Output the entries word for word. Omit images.

□ □ □ □

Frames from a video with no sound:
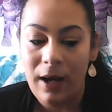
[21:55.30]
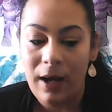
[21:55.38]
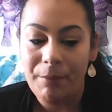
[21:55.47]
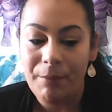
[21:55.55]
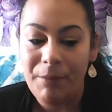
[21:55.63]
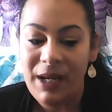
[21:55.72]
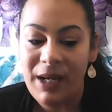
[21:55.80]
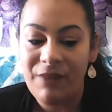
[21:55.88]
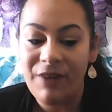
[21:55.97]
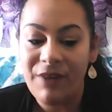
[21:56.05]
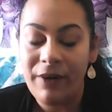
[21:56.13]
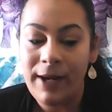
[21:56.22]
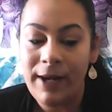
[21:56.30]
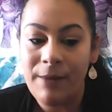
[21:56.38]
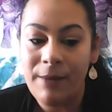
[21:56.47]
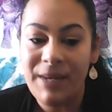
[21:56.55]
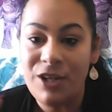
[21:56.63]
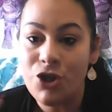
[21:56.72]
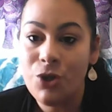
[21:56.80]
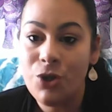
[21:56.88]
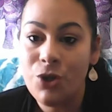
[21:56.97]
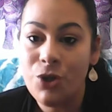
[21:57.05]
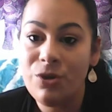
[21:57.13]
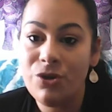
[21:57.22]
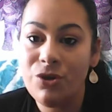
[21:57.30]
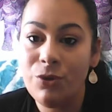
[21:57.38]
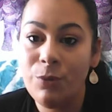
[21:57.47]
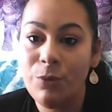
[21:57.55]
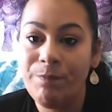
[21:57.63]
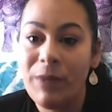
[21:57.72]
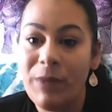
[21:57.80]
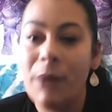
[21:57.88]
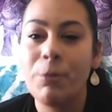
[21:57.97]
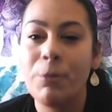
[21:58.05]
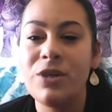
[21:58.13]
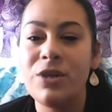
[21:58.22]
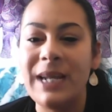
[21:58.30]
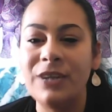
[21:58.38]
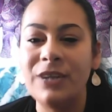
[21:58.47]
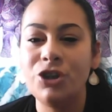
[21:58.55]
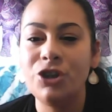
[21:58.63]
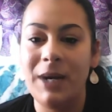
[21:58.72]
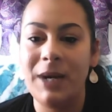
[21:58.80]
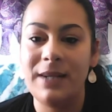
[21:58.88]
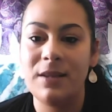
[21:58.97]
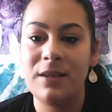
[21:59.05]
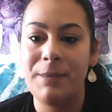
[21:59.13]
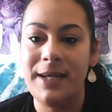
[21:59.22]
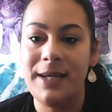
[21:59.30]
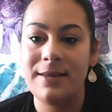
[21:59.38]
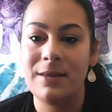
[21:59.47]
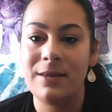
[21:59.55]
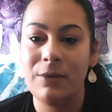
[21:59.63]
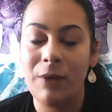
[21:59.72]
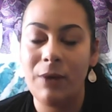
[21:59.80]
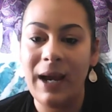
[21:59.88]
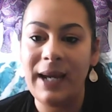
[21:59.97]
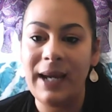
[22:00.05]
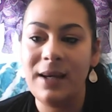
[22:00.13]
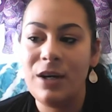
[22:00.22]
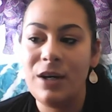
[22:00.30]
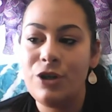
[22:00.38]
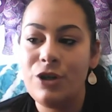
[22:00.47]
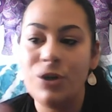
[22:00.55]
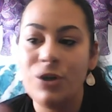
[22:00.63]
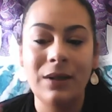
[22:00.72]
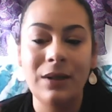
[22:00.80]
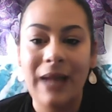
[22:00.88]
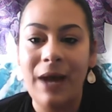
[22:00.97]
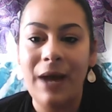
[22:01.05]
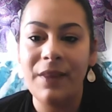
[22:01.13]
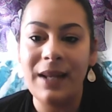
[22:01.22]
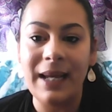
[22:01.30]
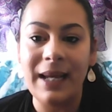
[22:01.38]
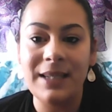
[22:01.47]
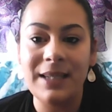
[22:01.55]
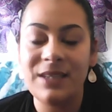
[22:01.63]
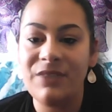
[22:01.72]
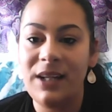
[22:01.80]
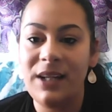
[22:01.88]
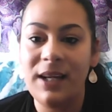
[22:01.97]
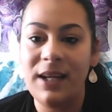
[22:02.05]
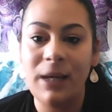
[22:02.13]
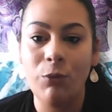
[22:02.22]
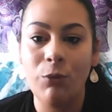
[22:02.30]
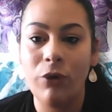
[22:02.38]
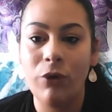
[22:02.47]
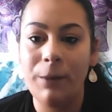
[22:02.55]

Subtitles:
being very in tune to protect your mind space. Okay, don't allow the negativity to keep creeping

□ □ □ □

### Solution to the problem
Frames from a video with no sound:
[21:55.30]
[21:55.38]
[21:55.47]
[21:55.55]
[21:55.63]
[21:55.72]
[21:55.80]
[21:55.88]
[21:55.97]
[21:56.05]
[21:56.13]
[21:56.22]
[21:56.30]
[21:56.38]
[21:56.47]
[21:56.55]
[21:56.63]
[21:56.72]
[21:56.80]
[21:56.88]
[21:56.97]
[21:57.05]
[21:57.13]
[21:57.22]
[21:57.30]
[21:57.38]
[21:57.47]
[21:57.55]
[21:57.63]
[21:57.72]
[21:57.80]
[21:57.88]
[21:57.97]
[21:58.05]
[21:58.13]
[21:58.22]
[21:58.30]
[21:58.38]
[21:58.47]
[21:58.55]
[21:58.63]
[21:58.72]
[21:58.80]
[21:58.88]
[21:58.97]
[21:59.05]
[21:59.13]
[21:59.22]
[21:59.30]
[21:59.38]
[21:59.47]
[21:59.55]
[21:59.63]
[21:59.72]
[21:59.80]
[21:59.88]
[21:59.97]
[22:00.05]
[22:00.13]
[22:00.22]
[22:00.30]
[22:00.38]
[22:00.47]
[22:00.55]
[22:00.63]
[22:00.72]
[22:00.80]
[22:00.88]
[22:00.97]
[22:01.05]
[22:01.13]
[22:01.22]
[22:01.30]
[22:01.38]
[22:01.47]
[22:01.55]
[22:01.63]
[22:01.72]
[22:01.80]
[22:01.88]
[22:01.97]
[22:02.05]
[22:02.13]
[22:02.22]
[22:02.30]
[22:02.38]
[22:02.47]
[22:02.55]

Subtitles:
being very in tune to protect your mind space. Okay, don't allow the negativity to keep creeping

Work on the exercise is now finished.